▶ [Directions] Make a verbatim copy of the entries below; pictures stay out.

Supplied records below:

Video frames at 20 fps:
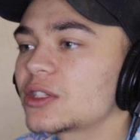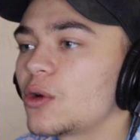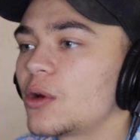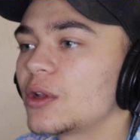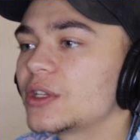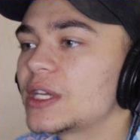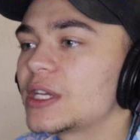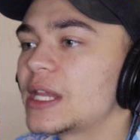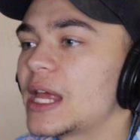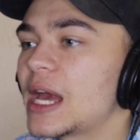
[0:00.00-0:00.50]
go
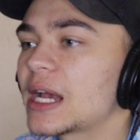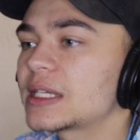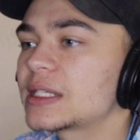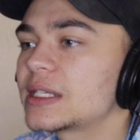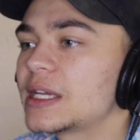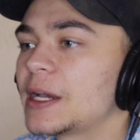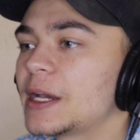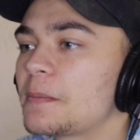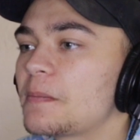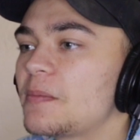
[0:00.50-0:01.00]
on to the
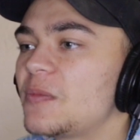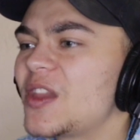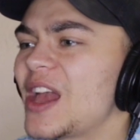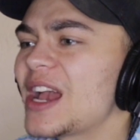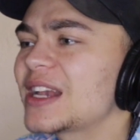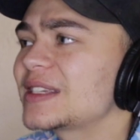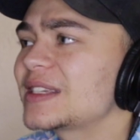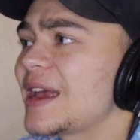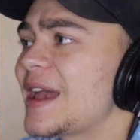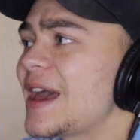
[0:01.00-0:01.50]
next thing.
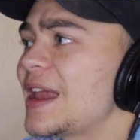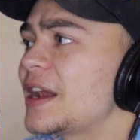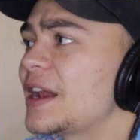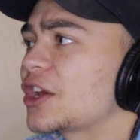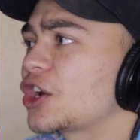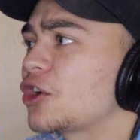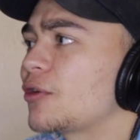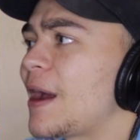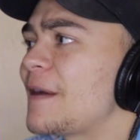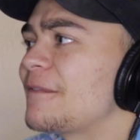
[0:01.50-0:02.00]
Next, I
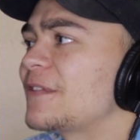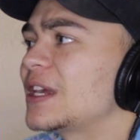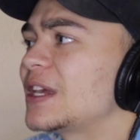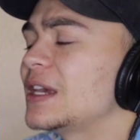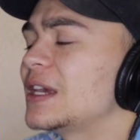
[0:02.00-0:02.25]
added a graphic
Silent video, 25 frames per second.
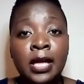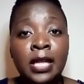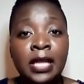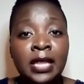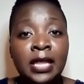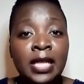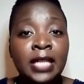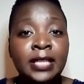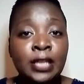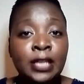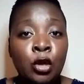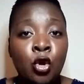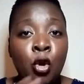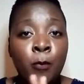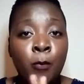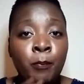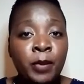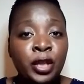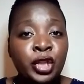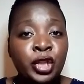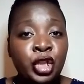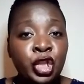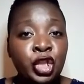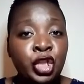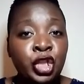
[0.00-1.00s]
There's a
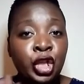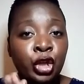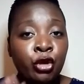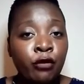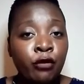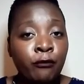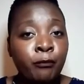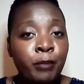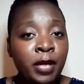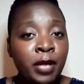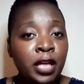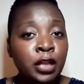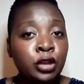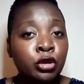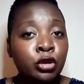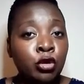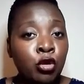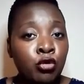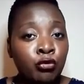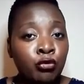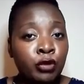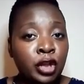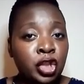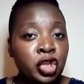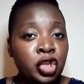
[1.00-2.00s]
competition of being so
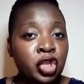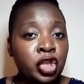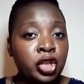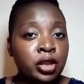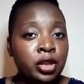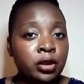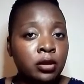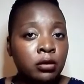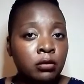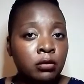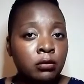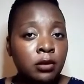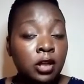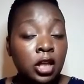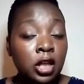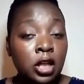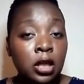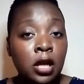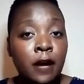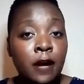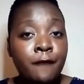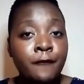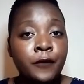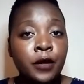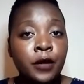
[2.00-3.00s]
rich in
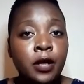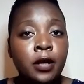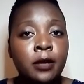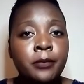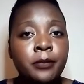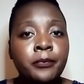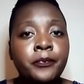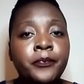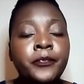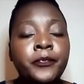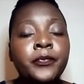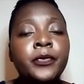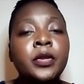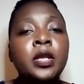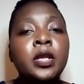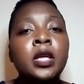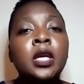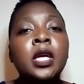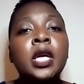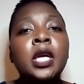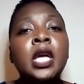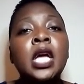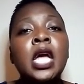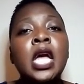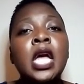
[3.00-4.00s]
Africa.
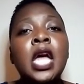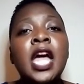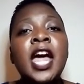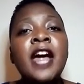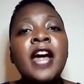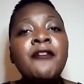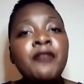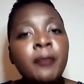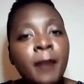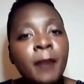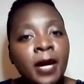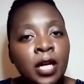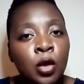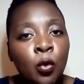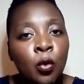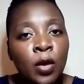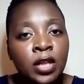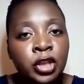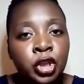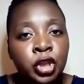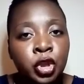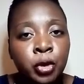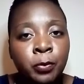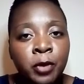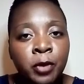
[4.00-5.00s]
Everybody
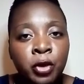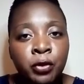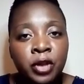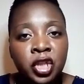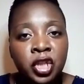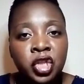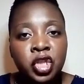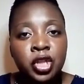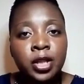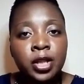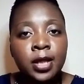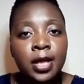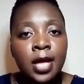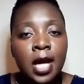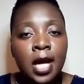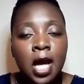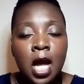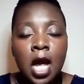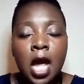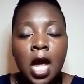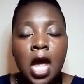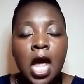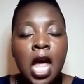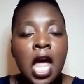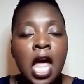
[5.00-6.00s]
wants to be rich.
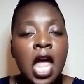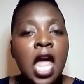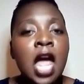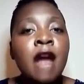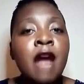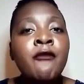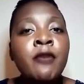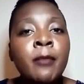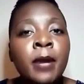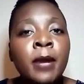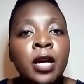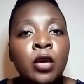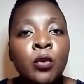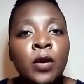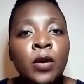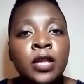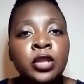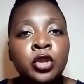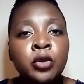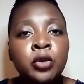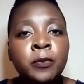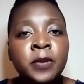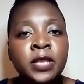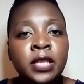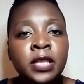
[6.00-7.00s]
Everybody wants
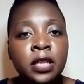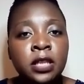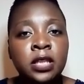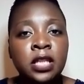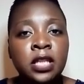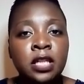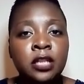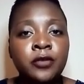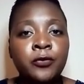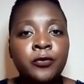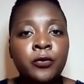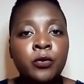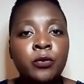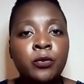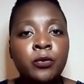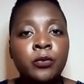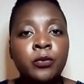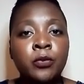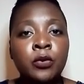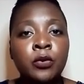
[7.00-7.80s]
to be successful.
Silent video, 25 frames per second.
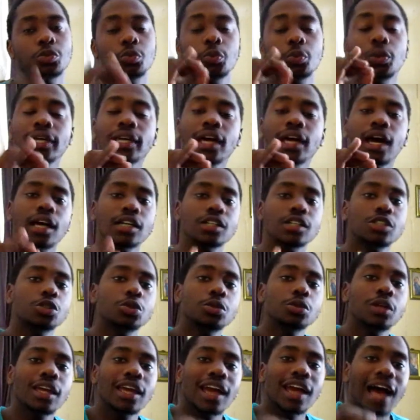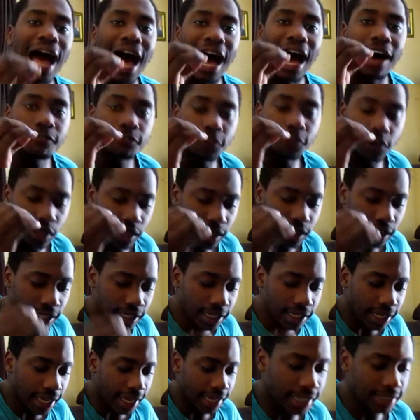we are doing are for the
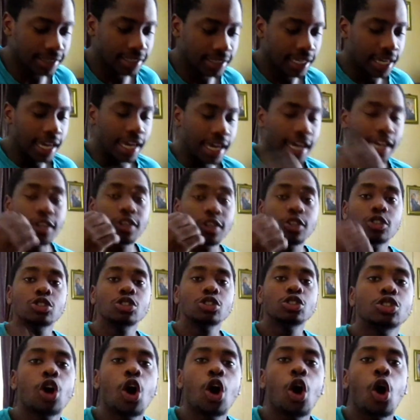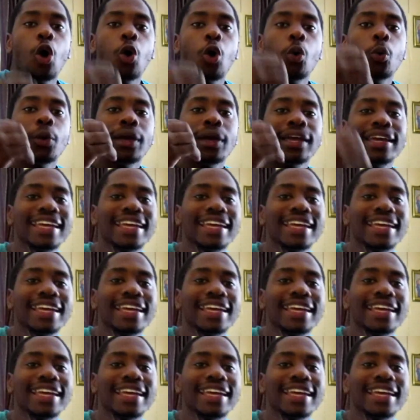legs, and you know we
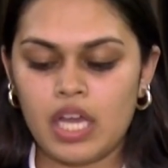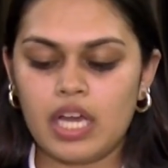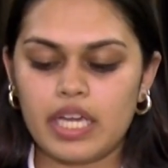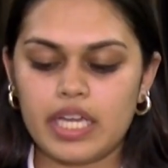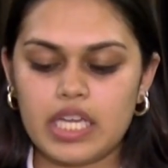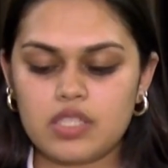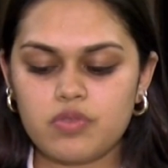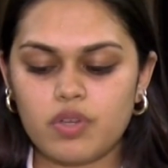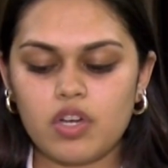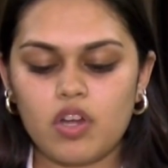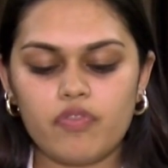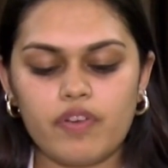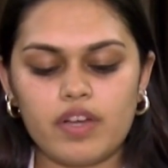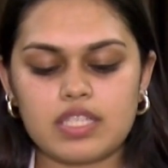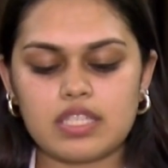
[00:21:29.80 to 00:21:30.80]
Each one
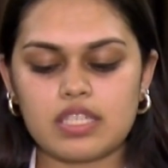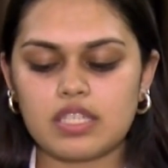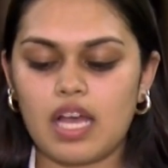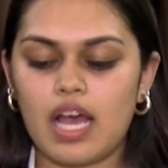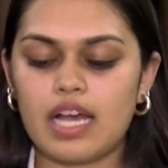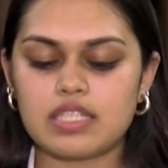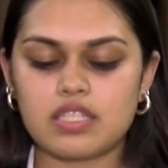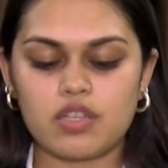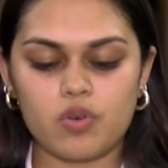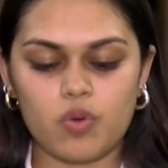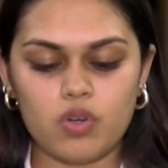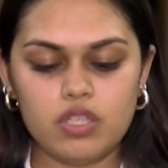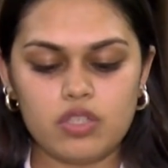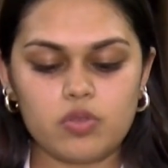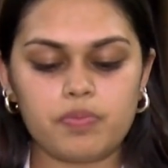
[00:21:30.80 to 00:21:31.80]
of us has a
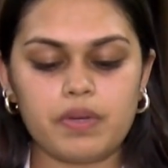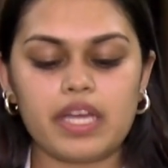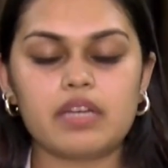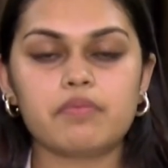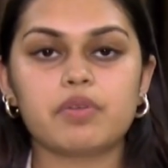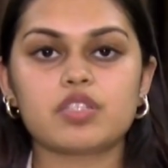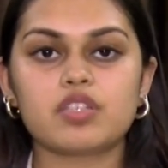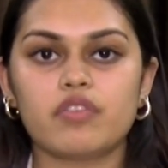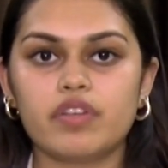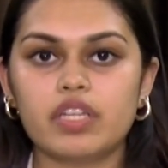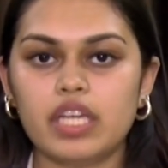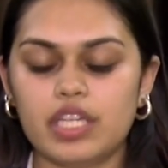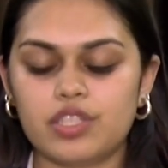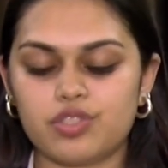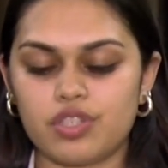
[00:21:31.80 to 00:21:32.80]
role to play in preserving
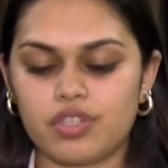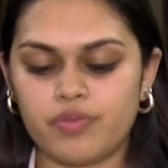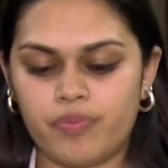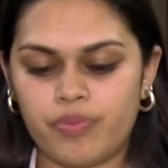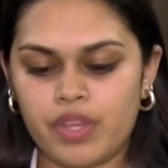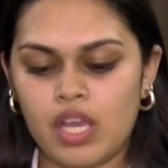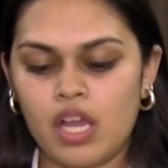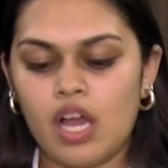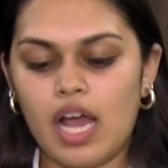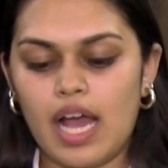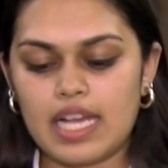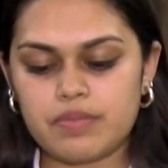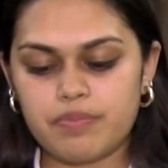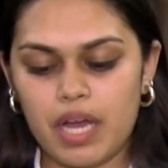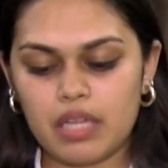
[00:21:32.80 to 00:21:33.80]
nature.
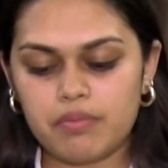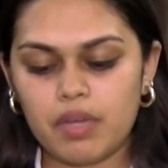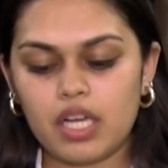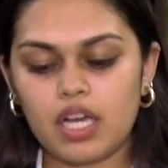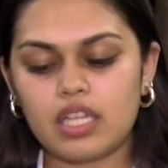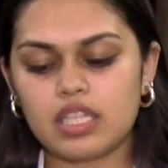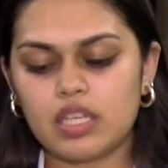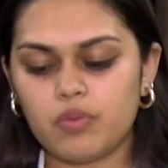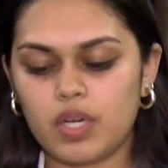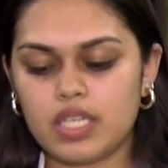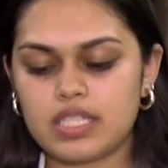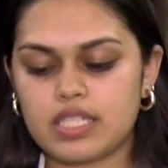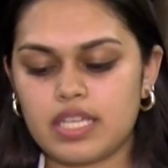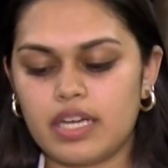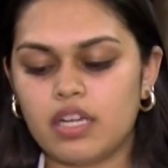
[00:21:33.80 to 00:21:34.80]
As Mahatma Gandhi
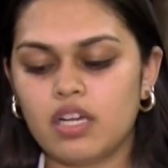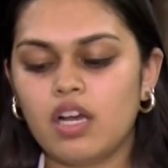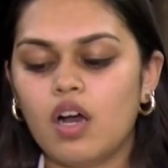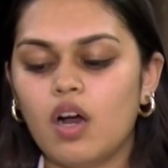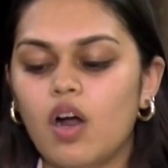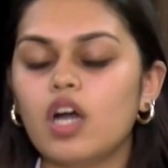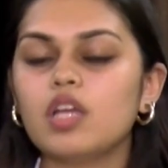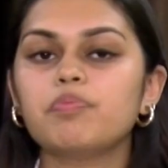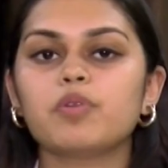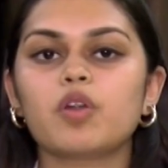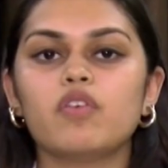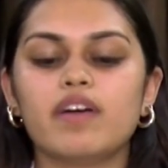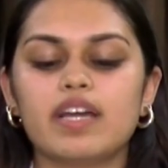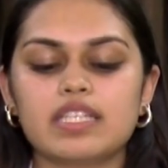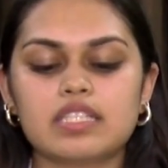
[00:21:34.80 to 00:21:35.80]
once said, earth
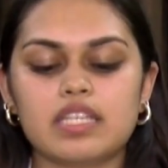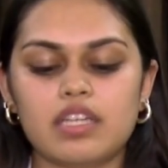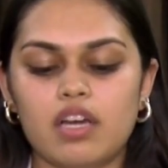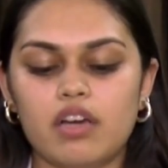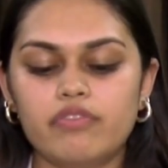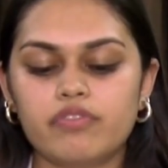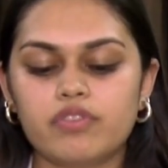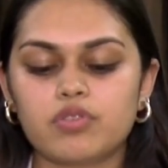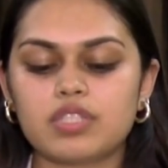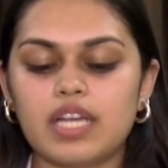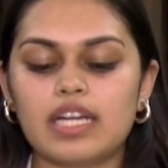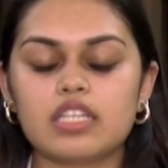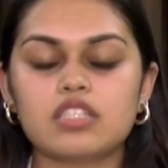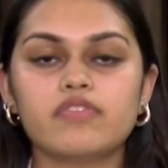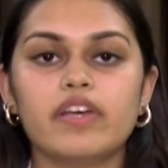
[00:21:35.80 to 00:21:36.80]
provides enough to
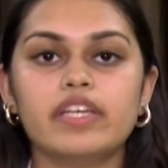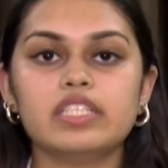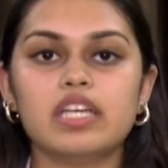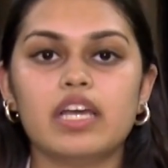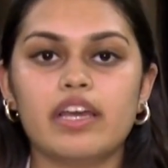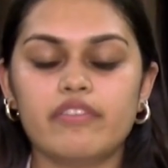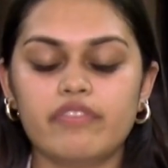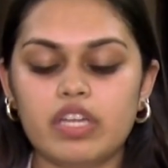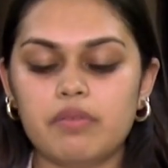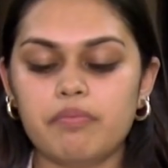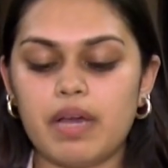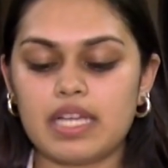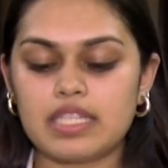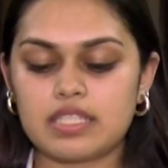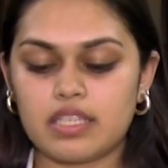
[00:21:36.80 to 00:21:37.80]
satisfy every
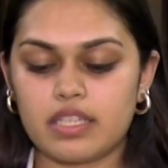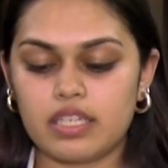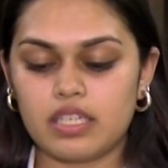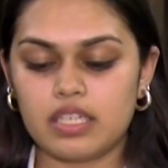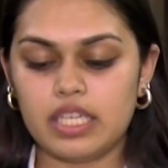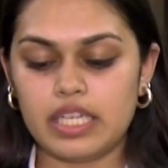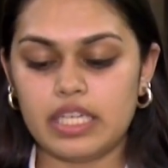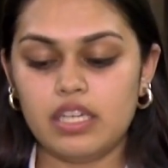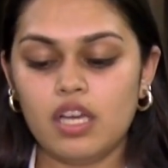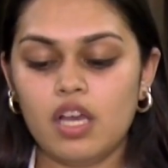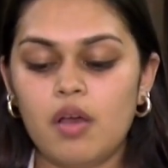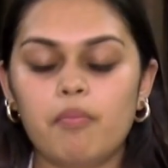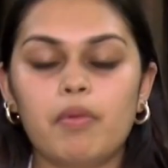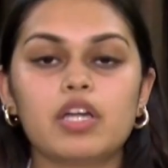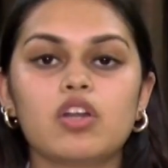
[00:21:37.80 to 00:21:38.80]
man's need
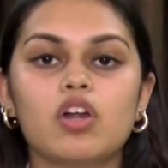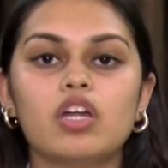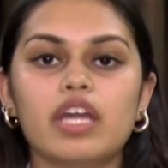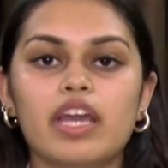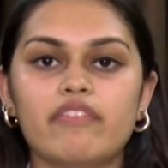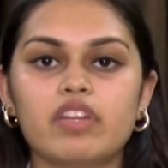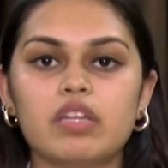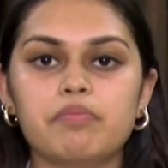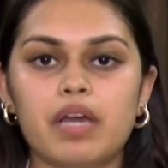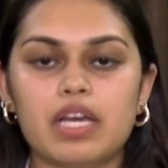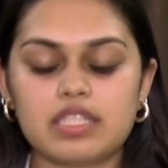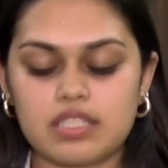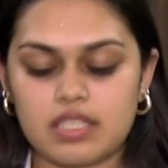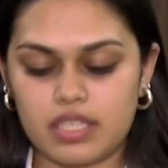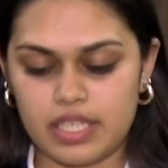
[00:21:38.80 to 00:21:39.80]
but not every
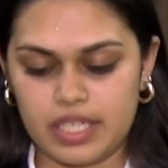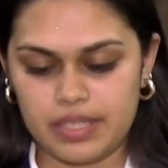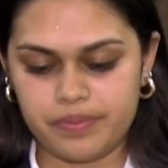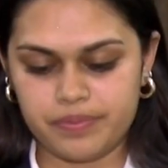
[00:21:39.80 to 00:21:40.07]
man's greed.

End of Supplied records.

▶ [The completed task]
Video frames at 20 fps:
[0:00.00-0:00.50]
go
[0:00.50-0:01.00]
on to the
[0:01.00-0:01.50]
next thing.
[0:01.50-0:02.00]
Next, I
[0:02.00-0:02.25]
added a graphic
Silent video, 25 frames per second.
[0.00-1.00s]
There's a
[1.00-2.00s]
competition of being so
[2.00-3.00s]
rich in
[3.00-4.00s]
Africa.
[4.00-5.00s]
Everybody
[5.00-6.00s]
wants to be rich.
[6.00-7.00s]
Everybody wants
[7.00-7.80s]
to be successful.
Silent video, 25 frames per second.
we are doing are for the
legs, and you know we
[00:21:29.80 to 00:21:30.80]
Each one
[00:21:30.80 to 00:21:31.80]
of us has a
[00:21:31.80 to 00:21:32.80]
role to play in preserving
[00:21:32.80 to 00:21:33.80]
nature.
[00:21:33.80 to 00:21:34.80]
As Mahatma Gandhi
[00:21:34.80 to 00:21:35.80]
once said, earth
[00:21:35.80 to 00:21:36.80]
provides enough to
[00:21:36.80 to 00:21:37.80]
satisfy every
[00:21:37.80 to 00:21:38.80]
man's need
[00:21:38.80 to 00:21:39.80]
but not every
[00:21:39.80 to 00:21:40.07]
man's greed.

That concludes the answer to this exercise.